The pros and cons of eDRAM/ESRAM in next-gen

ESRAM is pretty wasteful from a transistor budget standpoint. I'm sure Devs would have been a lot happier with 192-256MB of EDRAM. Perhaps that would have posed problems in terms of what process and foundry you could use. Challenges like that may have contributed to Sony's decision to go with unified GDDR5 even though they also explored an embedded memory design.
A (the?) chief reason to use unified RAM was simplicity for development. If Sony knew MS were going with scratchpad RAM and devs would still have to design for it, perhaps they could have said, "sod it. Poor devs are stuck with annoying scratchpad RAM. Let's just go for performance." Then they could have put in 128 MBs of 400+ GB/s eDRAM coupled with 4 GBs GDDR5 or 8GBs DDR3 and provided a very different experience, whatever would be needed to make a better overall device to the current PS4. It'd be interesting to see a next-gen console with zero bandwidth limitations like PS2.

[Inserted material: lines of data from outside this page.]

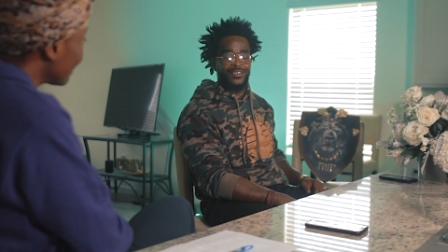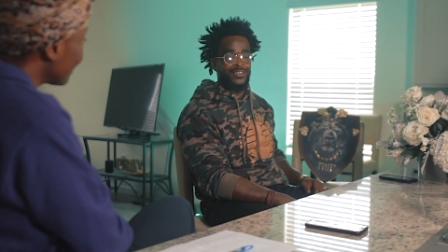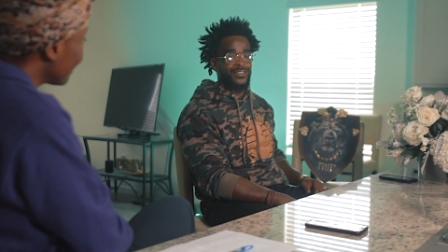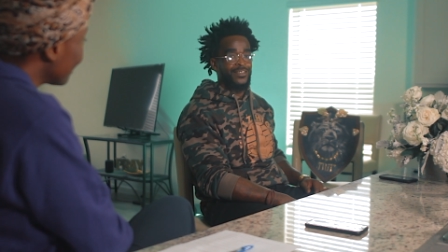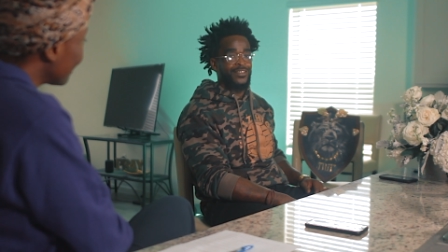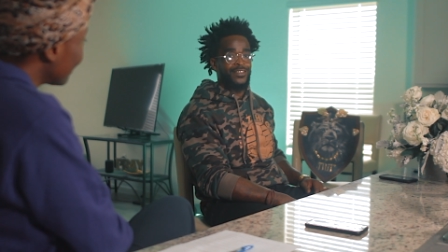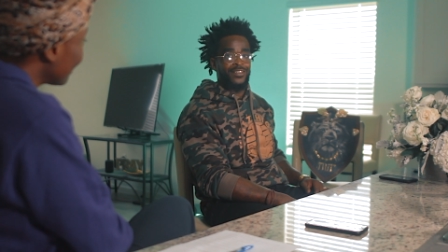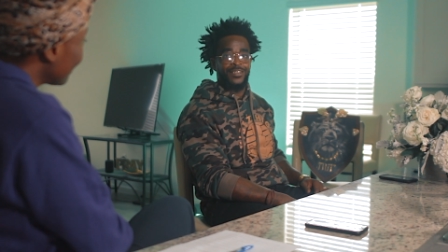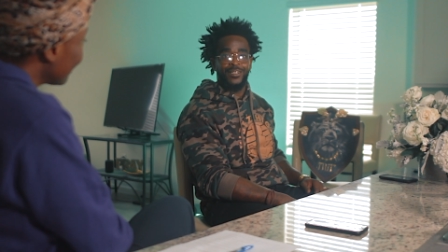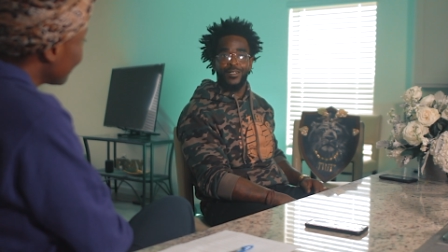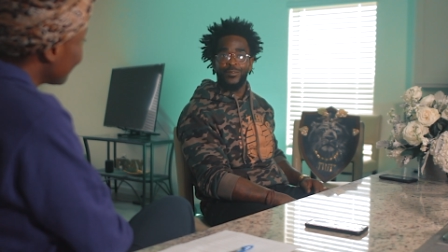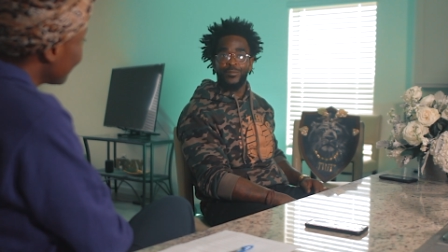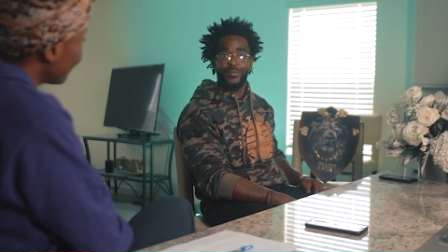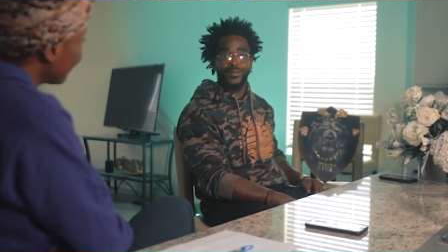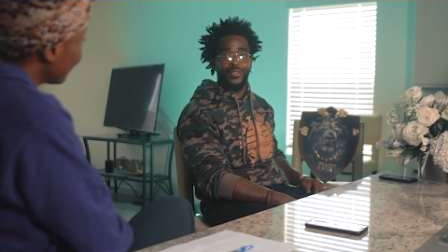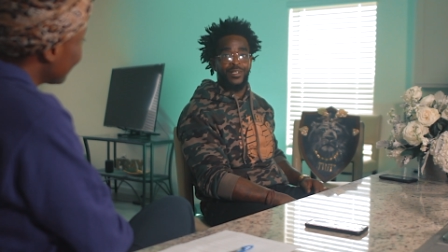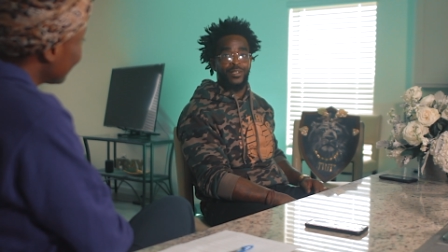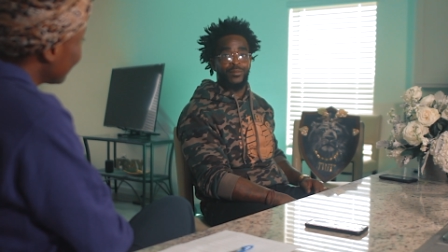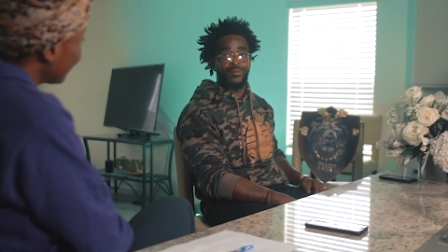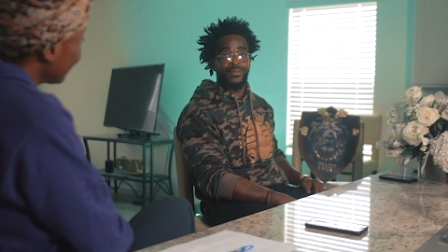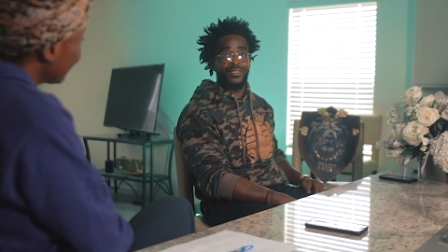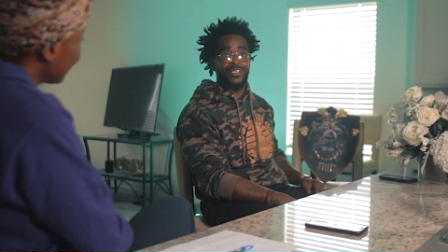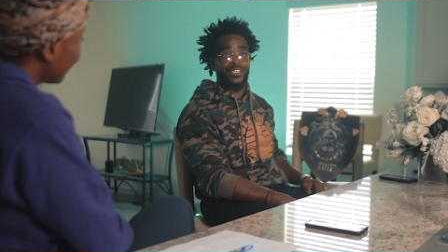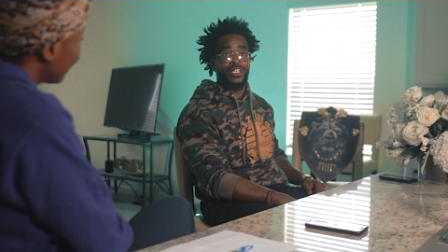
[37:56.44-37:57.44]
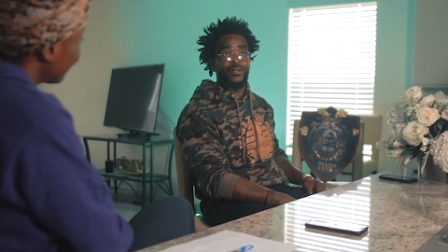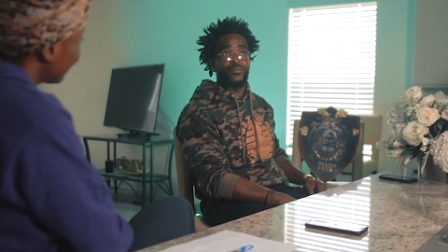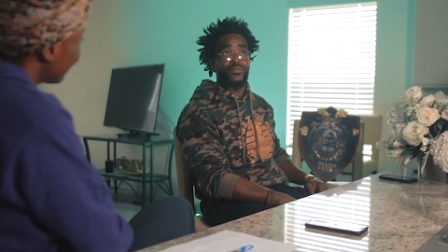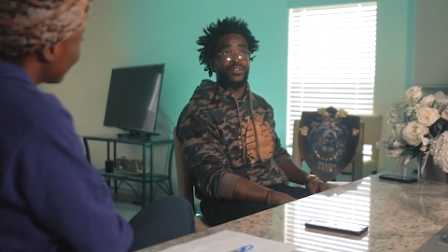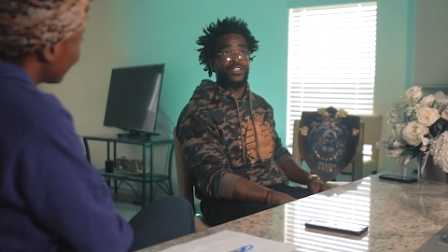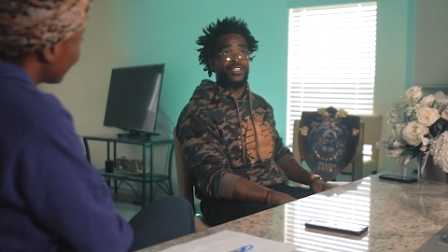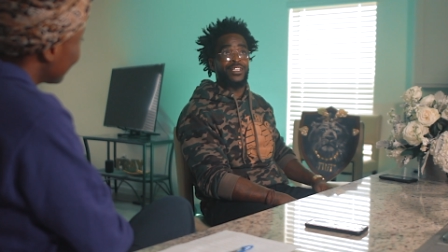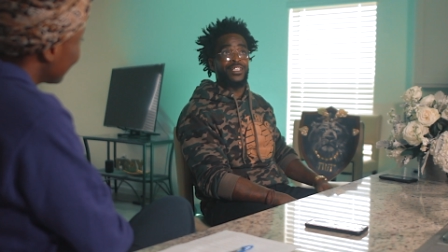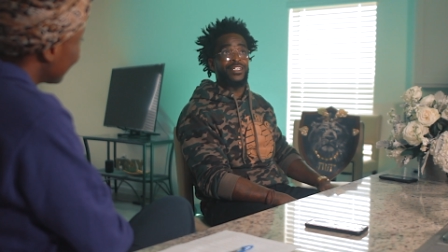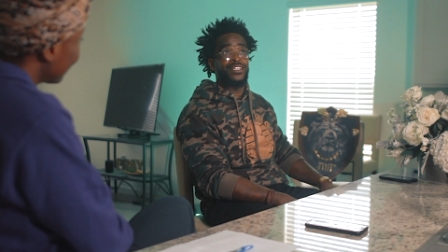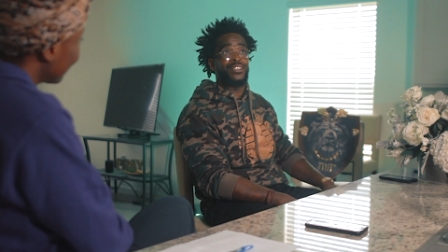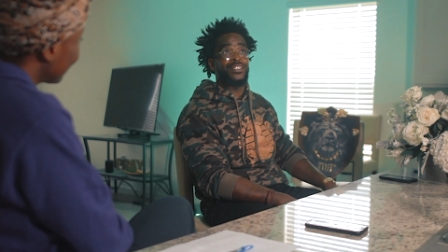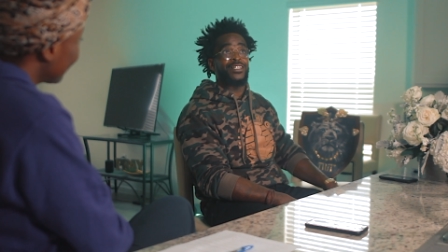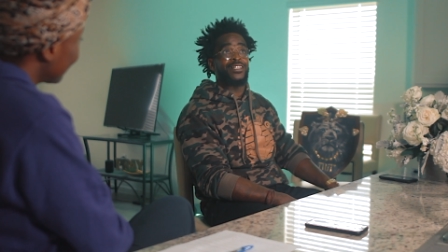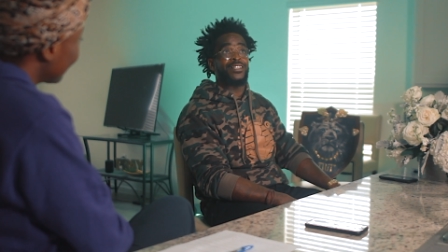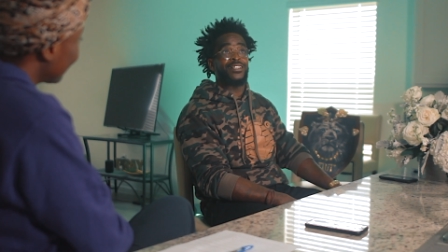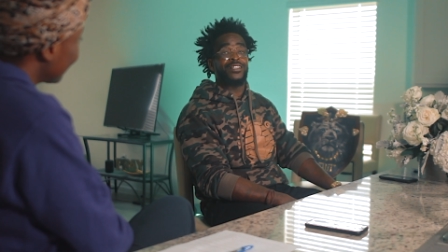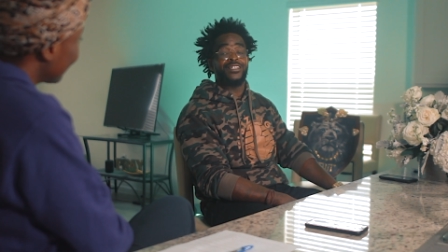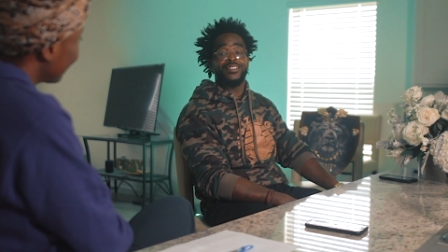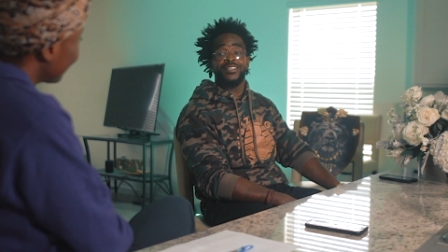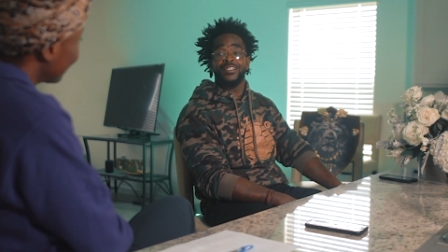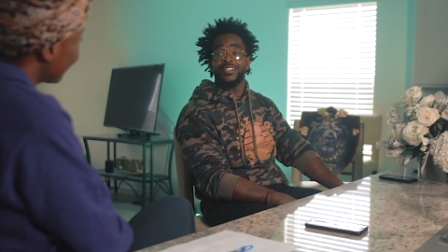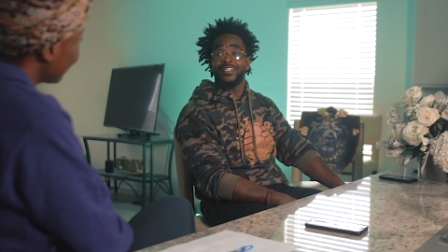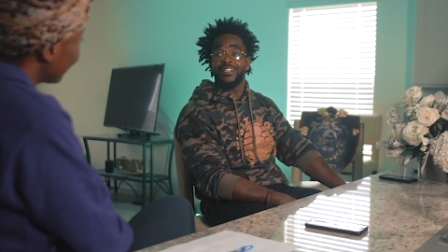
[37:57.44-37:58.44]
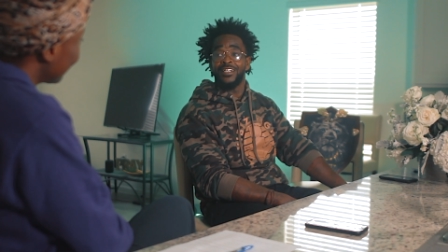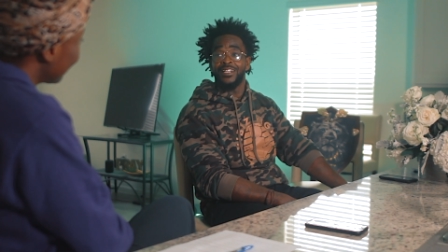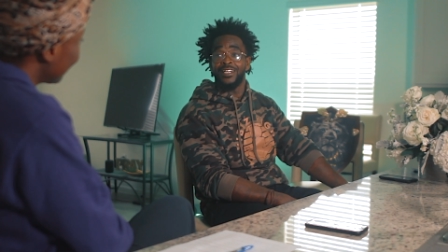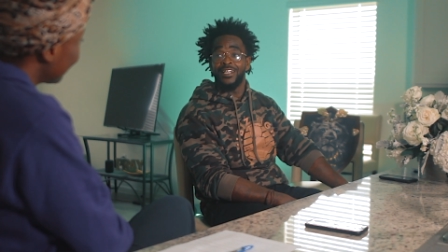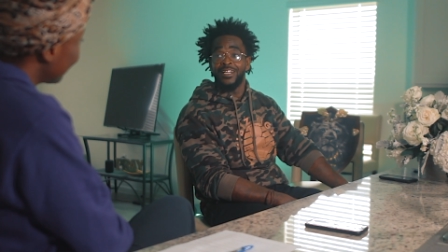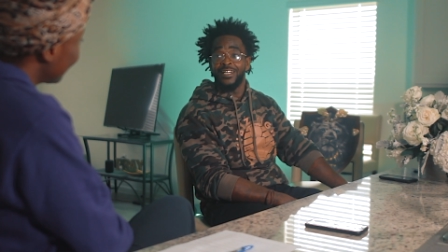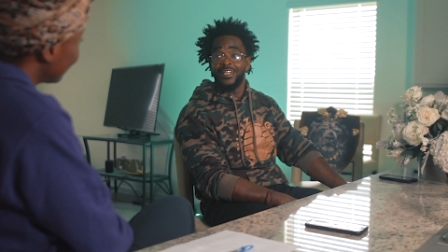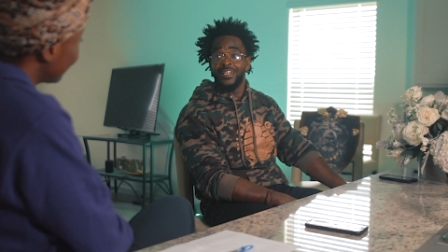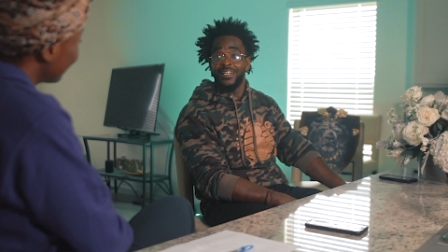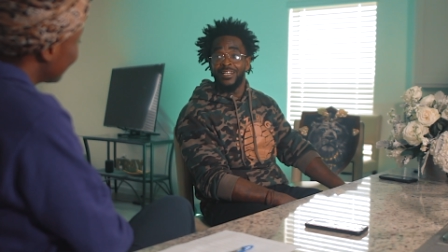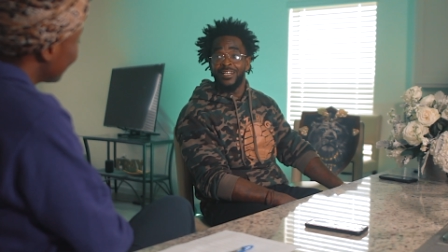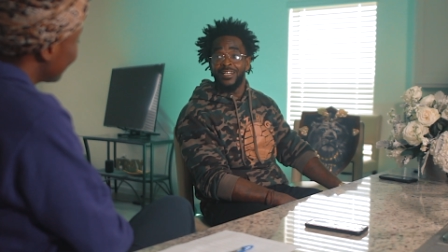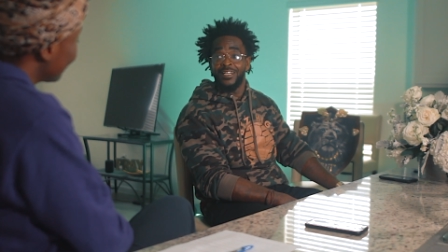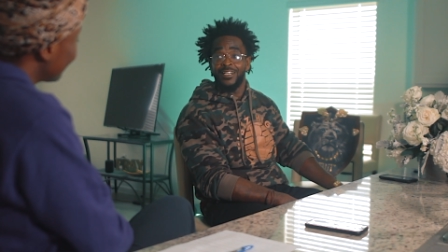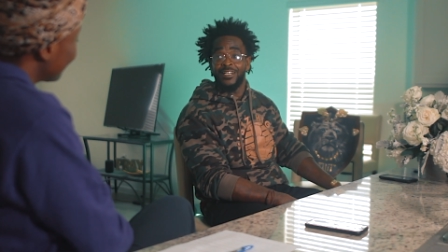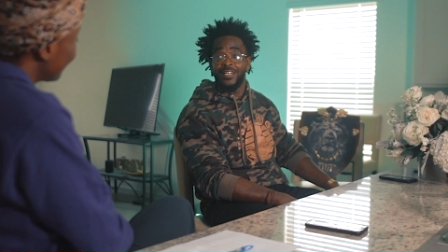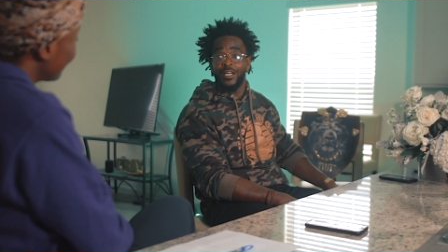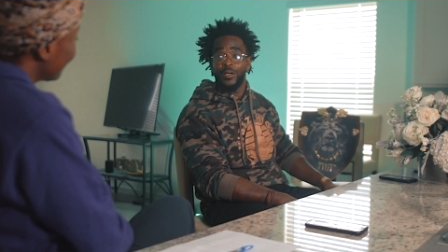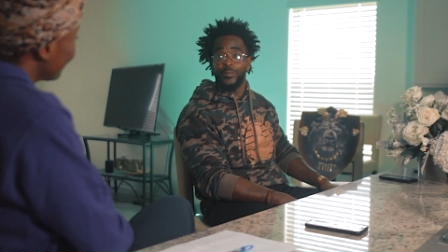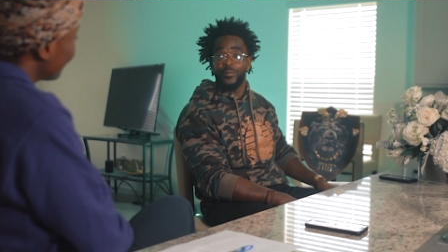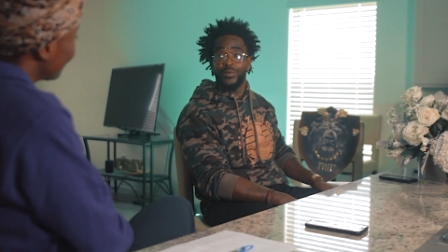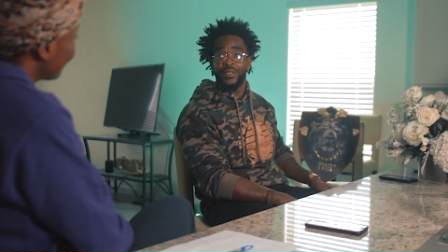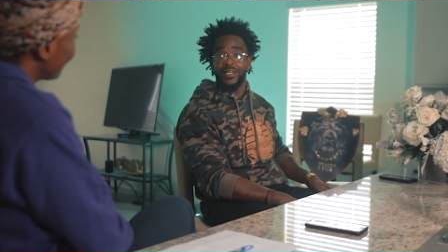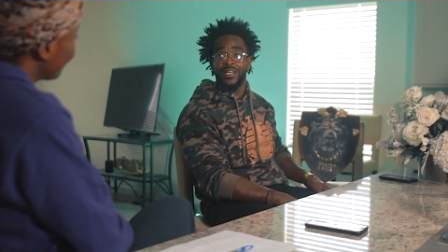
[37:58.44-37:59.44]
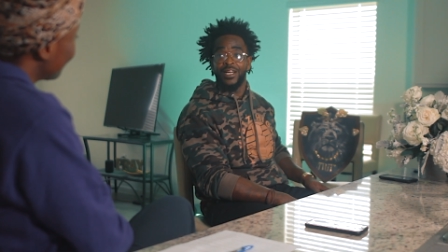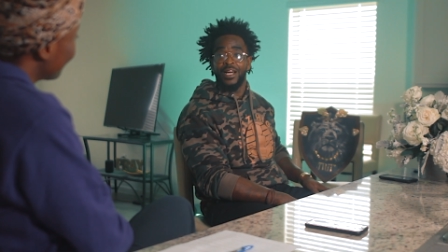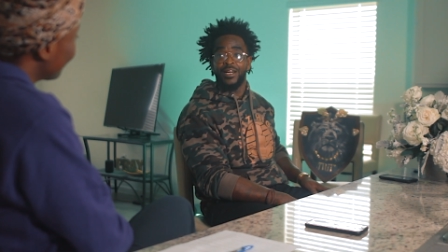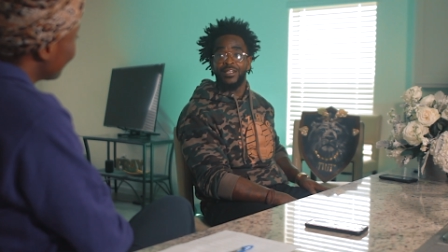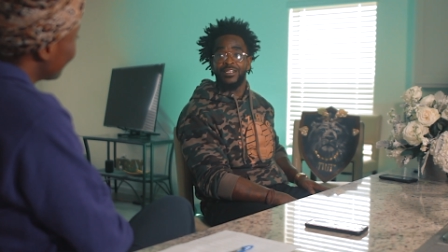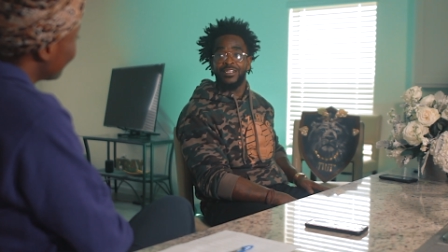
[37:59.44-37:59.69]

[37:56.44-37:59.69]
Mm-hmm. I'm becoming self-existence. You know what I mean?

But then the SOC would be very different. Either larger and more expensive, or with less CUs. Still, HSA with really fast eDRAM seems quite compelling to me.
 
A (the?) chief reason to use unified RAM was simplicity for development. If Sony knew MS were going with scratchpad RAM and devs would still have to design for it, perhaps they could have said, "sod it. Poor devs are stuck with annoying scratchpad RAM. Let's just go for performance." Then they could have put in 128 MBs of 400+ GB/s eDRAM coupled with 4 GBs GDDR5 or 8GBs DDR3 and provided a very different experience, whatever would be needed to make a better overall device to the current PS4. It'd be interesting to see a next-gen console with zero bandwidth limitations like PS2.

Unfortunately Cerny didn't say what size the EDRAM was, he just said "very small", but the bandwidth was up to 1,088Gb/sec. It could have made for an interesting console generation.

2013-06-28%20Mark%20Cerny%20at%20Gamelabs%20-%20Road%20to%20PS4%20%282%29.png
 
Last edited by a moderator:
Small eDRAM is what poses the development problems. Large eDRAM would make them a lot less of a concern. On Iris Pro 5200 the eDRAM is transparent to the devs AFAIK, working as a cache. In a console, that much eDRAM as full cache and optional direct control would be extremely versatile yet still easy to use. XB1's problem regards developer difficulty is that the cache is to small to be independent and needs full management. I think the idea has considerable merit in principle, but I couldn't even hazard a guess at what the associated costs (sacrifices) elsewhere in the system may be. I just think that unified GDDR5 wasn't the best solution for price/performance, but Sony's goal this gen was entirely simplicity.
 
The cache present in Crystalwell is a real (as in chip-managed) L4 cache, but remember it is split between CPU and GPU with no hard divide.

You can't discern definitively from what Cerny said at Gamelabs ("the EDRAM would be very small and each game team would have to develop special techniques to manage it")whether the alternate PS4 design EDRAM was cache (like Crystalwell) or RAM (like Durango). Now "manage it" may imply managed memory like Xbox but either way you have the same conundrum; only a sliver of RAM is high bandwidth and you have to make your critical accesses fit into this setup. And you have to "manage it".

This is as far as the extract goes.